My sister, who is older than I, remembers being instructed on her first day of school never to tell anyone where my father came from. School forms asking for parents’ place of birth caused us distress. Our mother told me and my sister that there were some Jews in our father’s family, but instructed us never to let him know that we knew. Our father’s past was a taboo subject. My parents made a few Jewish friends: my mother would whisper to us that so-and-so was Jewish, so that we knew we could trust her.  But at dinner parties we all had to pretend that no one at the dining room table was Jewish.

In the early 1960s my father watched television reports of the Eichmann trials with another “half-Jew”, a man from Poland whose first wife and two children had been gassed. He claimed to be South African, and like my father had an adopted English name. Although each of their wives had whispered her husband’s secret to the other, neither man ever spoke of his background.

When I was fifteen, my father told me he had “something to confess: I am a half Jew”.  He “confessed” this to me because his mother, a German Christian, was coming to Canada to visit us, the first time she would meet us children. Many years later, I learned from a distant Jewish cousin that she had announced her intention to tell us who we were.  But even after my father “confessed”, we were still under strict instructions to hide. Only when I went to McGill University at seventeen did I learn to my great surprise that there were many Jews who actually were open about their identity. 

My father never came to terms with his past. Very rarely he mentioned something about it: on my last visit with him, he told me how upset he had been when he was denied access around 1935 to his local swimming pool. He felt guilty that he had not been able to save the life of a favorite Jewish aunt, even though he could not possibly have done so. Sometime in the 1970s he listened to his employer’s advice never to trust a Jew, without revealing his identity.

Just prior to his death in 1998, at the age of 84, my father was taking a course in Italian at McGill. As an oral report he told his young colleagues about his adventures in Europe, concluding that all his problems had been because his step-father was Jewish.  Even then, 60 years after escaping from Germany, he could not bring himself to say in public that his own father had been a Jew. He told me on our last visit that if someone asked him a direct question, he would not lie: but otherwise, he said, it was “not worth it” to reveal the truth.
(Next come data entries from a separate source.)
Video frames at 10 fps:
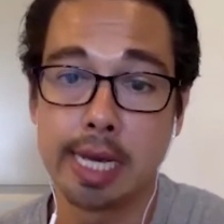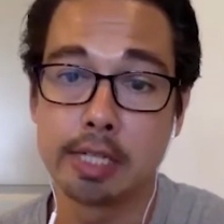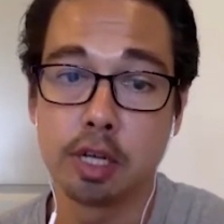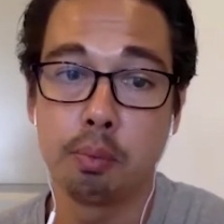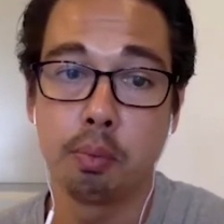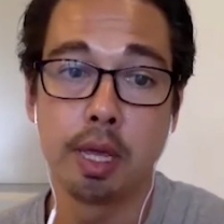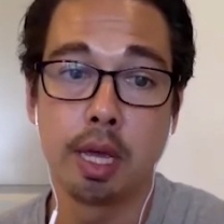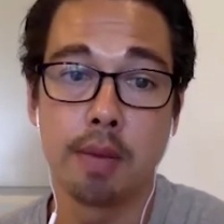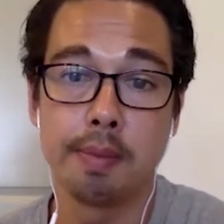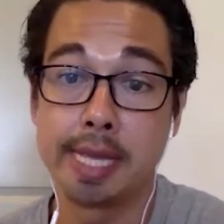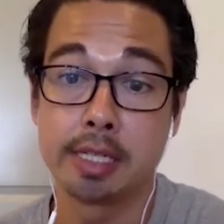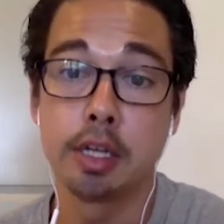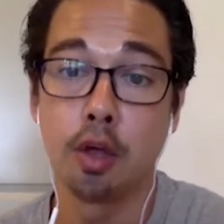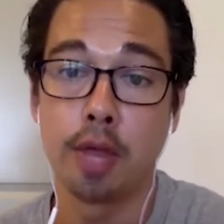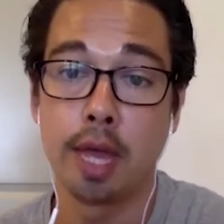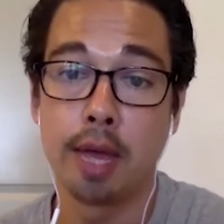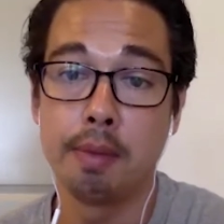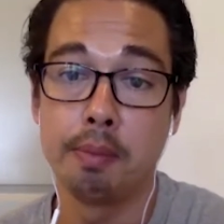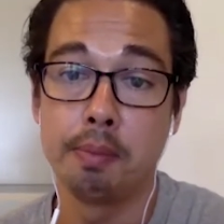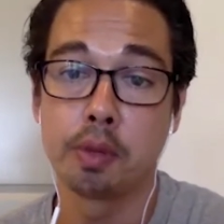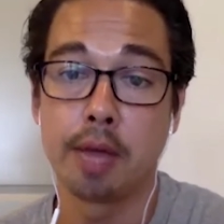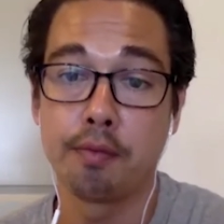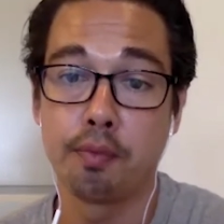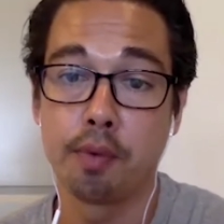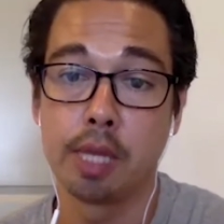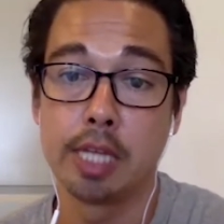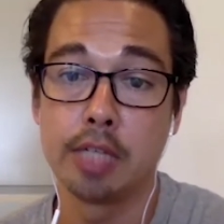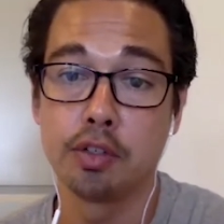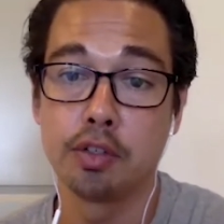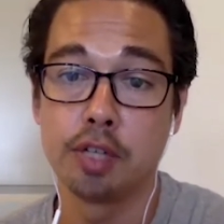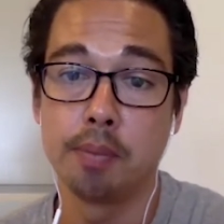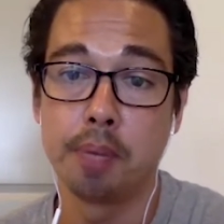catch up with them and get to know them and build that relationship.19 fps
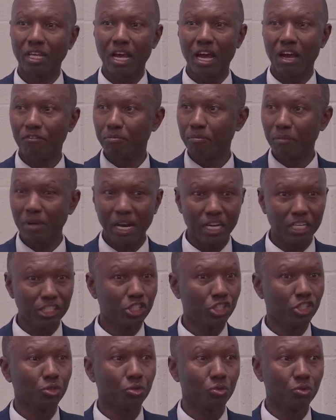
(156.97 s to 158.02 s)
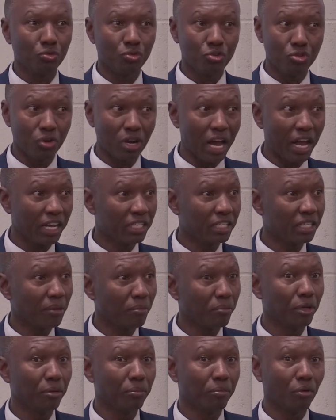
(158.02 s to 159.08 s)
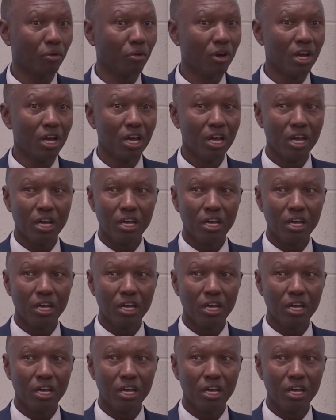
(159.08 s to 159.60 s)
they have managed to unite the people.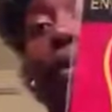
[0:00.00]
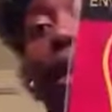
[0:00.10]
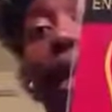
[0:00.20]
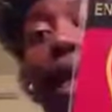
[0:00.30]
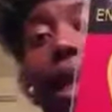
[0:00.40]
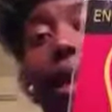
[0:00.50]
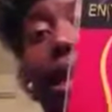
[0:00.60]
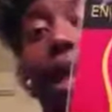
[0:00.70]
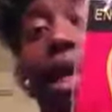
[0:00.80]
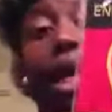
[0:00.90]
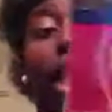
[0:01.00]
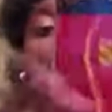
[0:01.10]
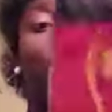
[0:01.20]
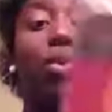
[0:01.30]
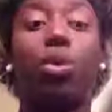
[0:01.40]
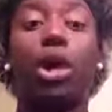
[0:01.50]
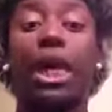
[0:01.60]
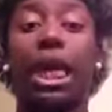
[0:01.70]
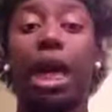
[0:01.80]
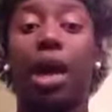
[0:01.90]
braid hair. If you
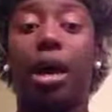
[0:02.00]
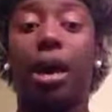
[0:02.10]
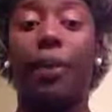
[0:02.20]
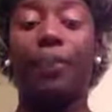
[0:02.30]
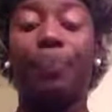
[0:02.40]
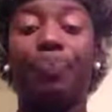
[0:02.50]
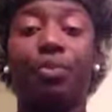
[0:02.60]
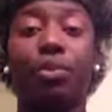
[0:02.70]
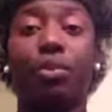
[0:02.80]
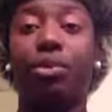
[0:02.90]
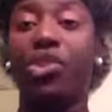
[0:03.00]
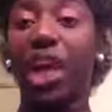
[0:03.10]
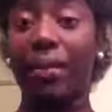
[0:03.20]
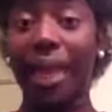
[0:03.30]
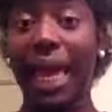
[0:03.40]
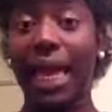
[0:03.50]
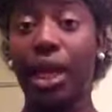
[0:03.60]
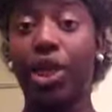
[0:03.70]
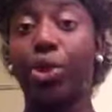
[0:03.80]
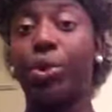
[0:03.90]
wanted jet
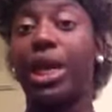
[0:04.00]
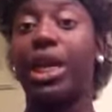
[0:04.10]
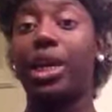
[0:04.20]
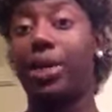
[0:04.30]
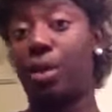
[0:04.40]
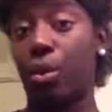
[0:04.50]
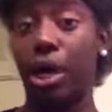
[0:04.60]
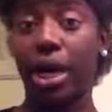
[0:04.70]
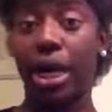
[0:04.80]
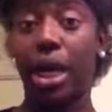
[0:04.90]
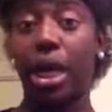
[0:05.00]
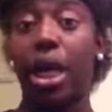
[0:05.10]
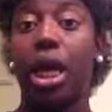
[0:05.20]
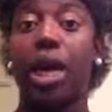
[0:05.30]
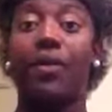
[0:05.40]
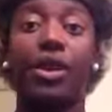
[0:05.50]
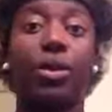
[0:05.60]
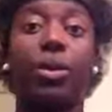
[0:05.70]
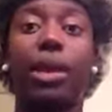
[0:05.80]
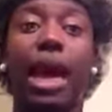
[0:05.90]
black, you would get number 1. If
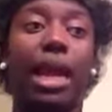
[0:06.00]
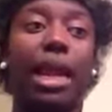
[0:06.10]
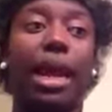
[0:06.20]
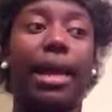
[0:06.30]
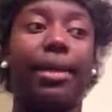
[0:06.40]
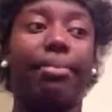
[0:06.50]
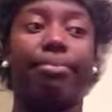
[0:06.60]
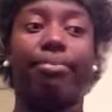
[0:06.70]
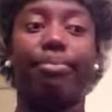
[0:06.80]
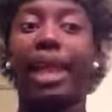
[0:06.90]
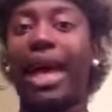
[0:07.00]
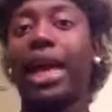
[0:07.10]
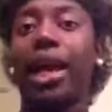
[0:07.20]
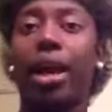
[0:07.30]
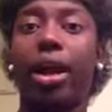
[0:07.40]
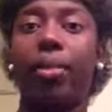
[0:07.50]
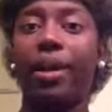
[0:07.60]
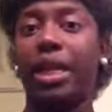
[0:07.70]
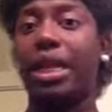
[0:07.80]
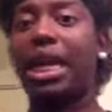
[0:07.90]
you got like black hair,
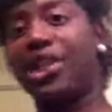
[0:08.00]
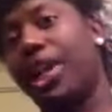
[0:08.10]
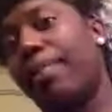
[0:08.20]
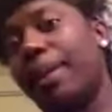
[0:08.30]
but it's not jet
 For many years I wanted to change my name back, but as long as my father lived, I could not.  He would have been angry and afraid.  He might have asked me to keep my “old” name for the return address on my letters, just as many years ago he asked his mother to put “Collin” not “Cohn” on her letters (she refused). So I waited, always irritated by the effects of  bearing a fraudulent English name.

So now I have done it: I have my “real” name. The profound effects of the Holocaust on my attitudes, thinking, and scholarship at last have some tangible expression. I no longer bear a name adopted because of fear. It’s a bit late in the game, after 51 years with the other name: what if I die young, I asked myself last September, after all this hassle of making the change?  But I decided that if I do die young, I want to die as who I am.





1 comment:

  1. What a moving story. It is hard to define who you are if your father is in pain to accept his identity. Forgive me if I am wrong, but it sounds like he shared with Primo Levi a sense of guilt being a survivor. But I am sure you give him a new sense of continuation. Mazel tov with your new (old) name.